5.0 CONCLUSION/RECOMMENDATIONS
In the course of this paper, we have been able to look at the challenges faced using mapping applications in the underdeveloped societies using the Niger Delta Region as a case study. Although, the region is still very far from attaining the required success level in this regard, however, in recent times we have begun to witness a deliberate attempt by government and some private organizations to promote the use of GIS as a tool for planning for sustainable development. The following recommendations are hereby made:

  1. Government and private organizations should encourage the use of mapping applications by investing more in training and acquisition of the technology. This investment can be systemically done even at the tertiary level to ensure that traditional geospatial departments (Geomatics, Land Surveying, Geography, Environmental Sciences, etc) should have GIS laboratories so that students can have hands-on experience before graduation. Also, other sensitive government departments such as Ministry of Lands, works etc should all be equipped with functional geospatial infrastructure.
  2. Organizations and industry leaders should come together to work out uniform standards for ease of operation. Organizations should insist on best practices in mapping and data management.
  3. Companies that design mapping application should have a different costing regime for the underdeveloped societies. This will help encourage the use of the applications in these regions with low purchasing power. To compensate for this, they could release editions with minimal functionalities since from practical experience the full functionalities of these applications are never put to use in this regions where the use of the application has not gone to advance stages.
  4. Government should setup a framework for data sharing between stakeholders. This will also help stimulate further activities in the geospatial industry. Research institutes should work more closely.
  5. For every new project, there should be proper sustainability plans to ensure the sustainability of same. Datasets should be regularly updated to avoid it becoming stale or outdated.
  6. Government alone cannot provide the much needed funding for mapping applications. Therefore more funding should be solicited from private organizations and international donor agencies.

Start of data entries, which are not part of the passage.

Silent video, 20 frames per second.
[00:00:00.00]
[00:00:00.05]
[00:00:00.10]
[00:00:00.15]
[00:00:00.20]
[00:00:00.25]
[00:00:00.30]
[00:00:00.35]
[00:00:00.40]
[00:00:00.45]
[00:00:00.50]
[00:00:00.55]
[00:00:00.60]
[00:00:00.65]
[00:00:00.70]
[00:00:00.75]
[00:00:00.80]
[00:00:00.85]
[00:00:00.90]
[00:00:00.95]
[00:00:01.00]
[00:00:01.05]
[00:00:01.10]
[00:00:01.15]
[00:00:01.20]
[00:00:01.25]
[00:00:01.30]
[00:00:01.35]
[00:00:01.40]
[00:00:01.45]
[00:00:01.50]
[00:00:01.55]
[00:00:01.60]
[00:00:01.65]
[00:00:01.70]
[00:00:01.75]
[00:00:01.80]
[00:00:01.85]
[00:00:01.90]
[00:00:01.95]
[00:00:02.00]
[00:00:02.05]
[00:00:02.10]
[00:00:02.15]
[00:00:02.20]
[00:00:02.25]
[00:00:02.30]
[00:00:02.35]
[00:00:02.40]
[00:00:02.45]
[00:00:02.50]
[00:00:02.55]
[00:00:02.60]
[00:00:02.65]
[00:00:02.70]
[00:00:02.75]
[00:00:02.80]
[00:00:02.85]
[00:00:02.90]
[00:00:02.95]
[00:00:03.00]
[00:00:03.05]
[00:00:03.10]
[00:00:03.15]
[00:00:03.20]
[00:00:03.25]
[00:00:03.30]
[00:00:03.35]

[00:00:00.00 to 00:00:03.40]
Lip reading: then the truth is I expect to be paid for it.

  7. Private organizations should be encouraged to design more cost effective and efficient geospatial applications.
  8. Before GIS projects commence, they should be properly planned. Field data acquisition forms should be logical and uniform, data sets acquired should be properly quality checked before harmonization. This will ensure that spatial data in the region will have integrity and be accurate and reliable.
  9. More attention should be given to web based mapping applications. This will help demystify GIS that seems to have been reserved for only users with sophisticated IT knowledge. With web based applications, more users can appreciate mapping applications since it is very easy to use.

REFERENCES

  • Agboola, M.A., (2009), My fears for 2011-2nd Republic Senator [Online]. Available at (accessed 26th October, 2009)

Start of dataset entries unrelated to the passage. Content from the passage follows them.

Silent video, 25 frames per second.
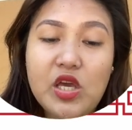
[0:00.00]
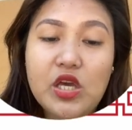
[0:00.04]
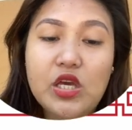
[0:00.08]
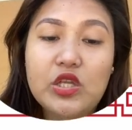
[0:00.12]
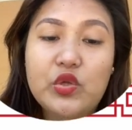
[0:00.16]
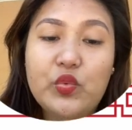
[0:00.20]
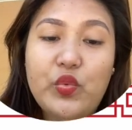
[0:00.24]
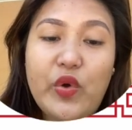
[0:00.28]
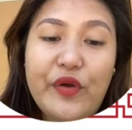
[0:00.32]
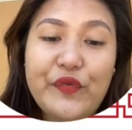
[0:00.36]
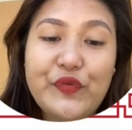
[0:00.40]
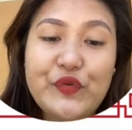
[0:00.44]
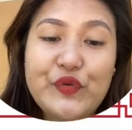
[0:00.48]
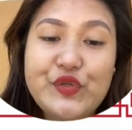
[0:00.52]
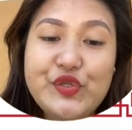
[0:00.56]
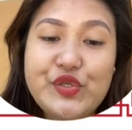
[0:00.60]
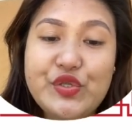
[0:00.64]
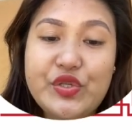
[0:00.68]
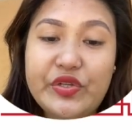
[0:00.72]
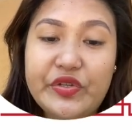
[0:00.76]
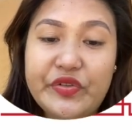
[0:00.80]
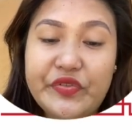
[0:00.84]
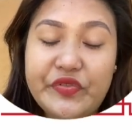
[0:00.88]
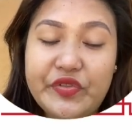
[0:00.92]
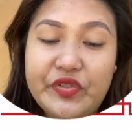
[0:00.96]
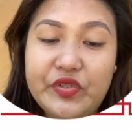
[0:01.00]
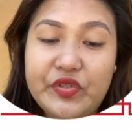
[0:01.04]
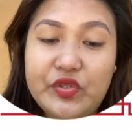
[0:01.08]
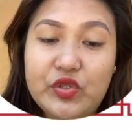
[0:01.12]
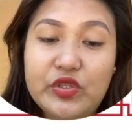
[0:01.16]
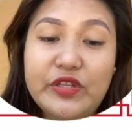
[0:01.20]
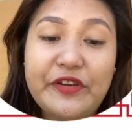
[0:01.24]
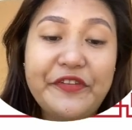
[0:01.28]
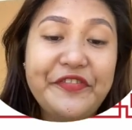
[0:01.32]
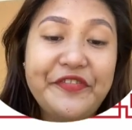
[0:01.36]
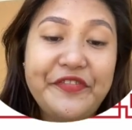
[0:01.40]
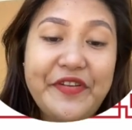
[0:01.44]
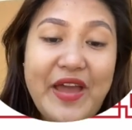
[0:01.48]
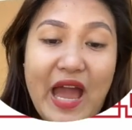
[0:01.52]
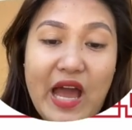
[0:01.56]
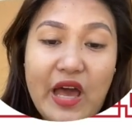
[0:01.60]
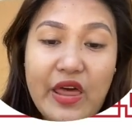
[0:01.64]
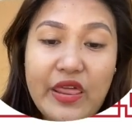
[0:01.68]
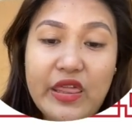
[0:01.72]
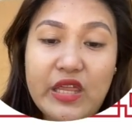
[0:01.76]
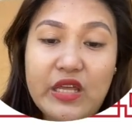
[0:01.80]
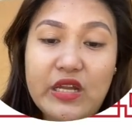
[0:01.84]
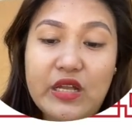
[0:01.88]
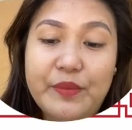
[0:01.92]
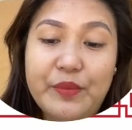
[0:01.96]
It refers to the fact
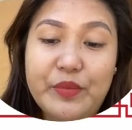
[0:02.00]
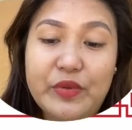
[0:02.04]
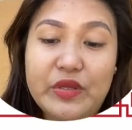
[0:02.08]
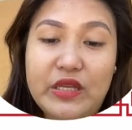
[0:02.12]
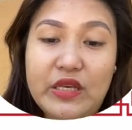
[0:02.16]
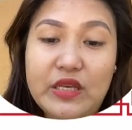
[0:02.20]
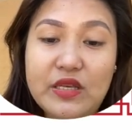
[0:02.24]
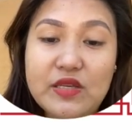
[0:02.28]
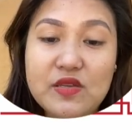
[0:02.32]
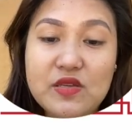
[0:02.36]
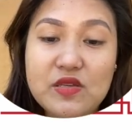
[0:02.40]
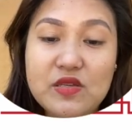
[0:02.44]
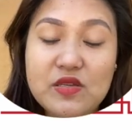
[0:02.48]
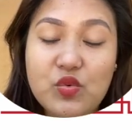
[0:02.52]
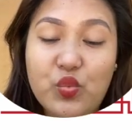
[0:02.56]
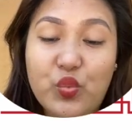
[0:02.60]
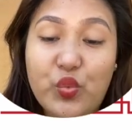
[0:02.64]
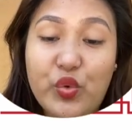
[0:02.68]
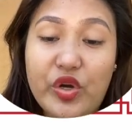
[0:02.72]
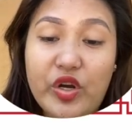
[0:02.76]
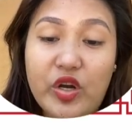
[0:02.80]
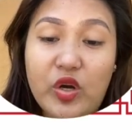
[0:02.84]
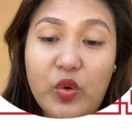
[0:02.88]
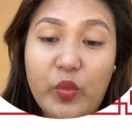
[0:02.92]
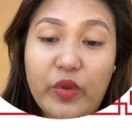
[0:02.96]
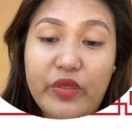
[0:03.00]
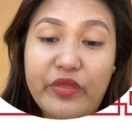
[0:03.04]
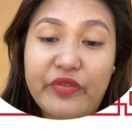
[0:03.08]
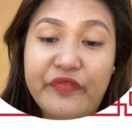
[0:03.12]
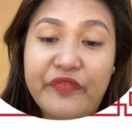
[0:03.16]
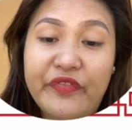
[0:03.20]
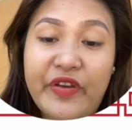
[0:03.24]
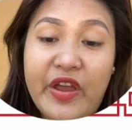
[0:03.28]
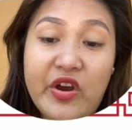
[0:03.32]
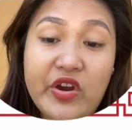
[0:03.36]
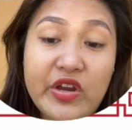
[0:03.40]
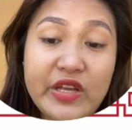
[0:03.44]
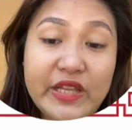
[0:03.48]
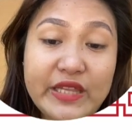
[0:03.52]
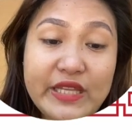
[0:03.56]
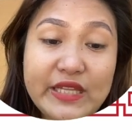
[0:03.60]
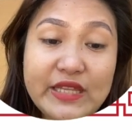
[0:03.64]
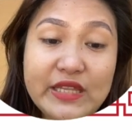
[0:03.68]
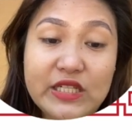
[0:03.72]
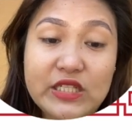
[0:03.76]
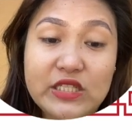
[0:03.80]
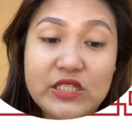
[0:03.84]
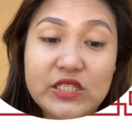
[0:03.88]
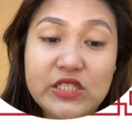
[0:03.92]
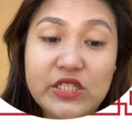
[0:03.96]
that a police work with very
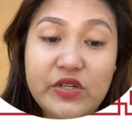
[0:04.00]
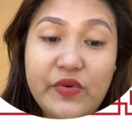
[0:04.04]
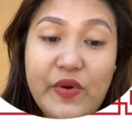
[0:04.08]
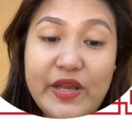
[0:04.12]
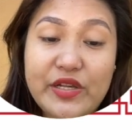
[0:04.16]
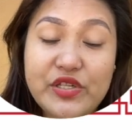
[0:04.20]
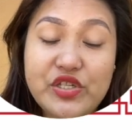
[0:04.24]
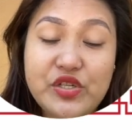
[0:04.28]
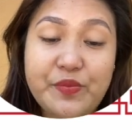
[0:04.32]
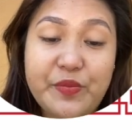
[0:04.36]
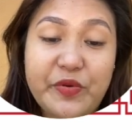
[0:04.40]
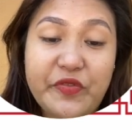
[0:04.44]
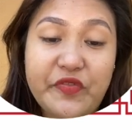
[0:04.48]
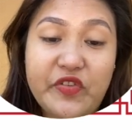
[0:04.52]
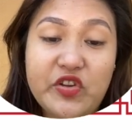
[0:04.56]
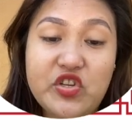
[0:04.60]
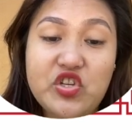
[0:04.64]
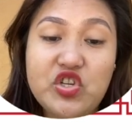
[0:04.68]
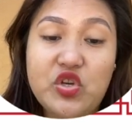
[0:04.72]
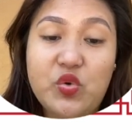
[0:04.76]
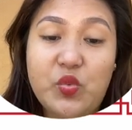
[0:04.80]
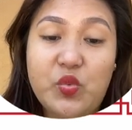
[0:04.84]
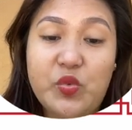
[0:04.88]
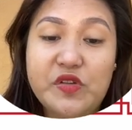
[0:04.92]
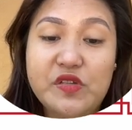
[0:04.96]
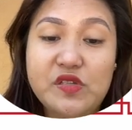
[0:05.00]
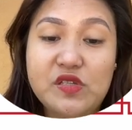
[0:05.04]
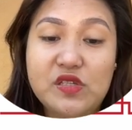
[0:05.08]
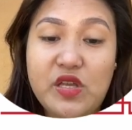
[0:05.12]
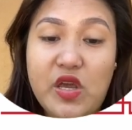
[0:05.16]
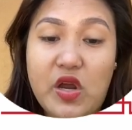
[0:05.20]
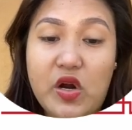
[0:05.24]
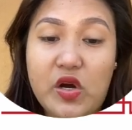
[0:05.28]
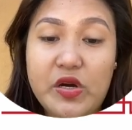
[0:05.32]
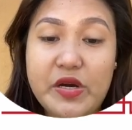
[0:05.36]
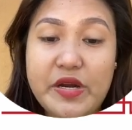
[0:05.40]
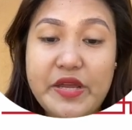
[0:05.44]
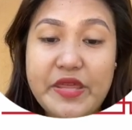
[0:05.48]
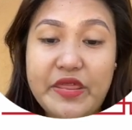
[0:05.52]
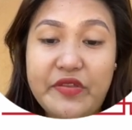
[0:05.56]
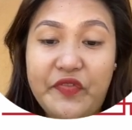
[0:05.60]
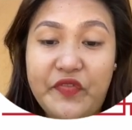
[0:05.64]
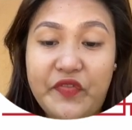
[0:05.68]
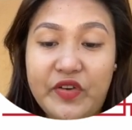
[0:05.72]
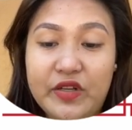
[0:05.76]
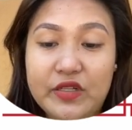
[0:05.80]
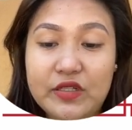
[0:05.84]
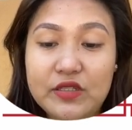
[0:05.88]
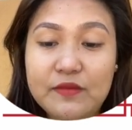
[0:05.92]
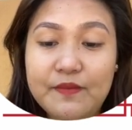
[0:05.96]
little direct supervision once they are in the
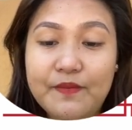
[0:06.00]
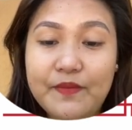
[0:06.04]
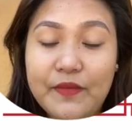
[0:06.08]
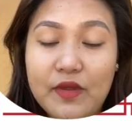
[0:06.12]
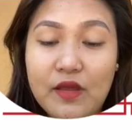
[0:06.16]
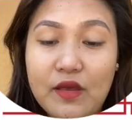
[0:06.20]
field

  • Gupta R., Jay D., Jain R. (ND) Geographic Information Systems for the study and control of infectious diseases [Online]. Available at (Accessed 26th October, 2009)
  • Nwilo, P.C (N.D.) Spatial Data Infrastructure: An Imperative in the Management of The Resources of the Niger Delta [Online]. Available at (Accessed 26th October, 2009)
  • Pickles, J. (1999). Arguments, Debates, and Dialogues: the GIS-social Theory Debate and the Concern for Alternatives. In P. A.
  • Longley, M. F. Goodchild, D. J. MacGuire, and D. W. Rhind (eds.). Geographical Information Systems: Principles, Techniques, Applications, and Management (2nd ed.). New York: John Wiley and Sons.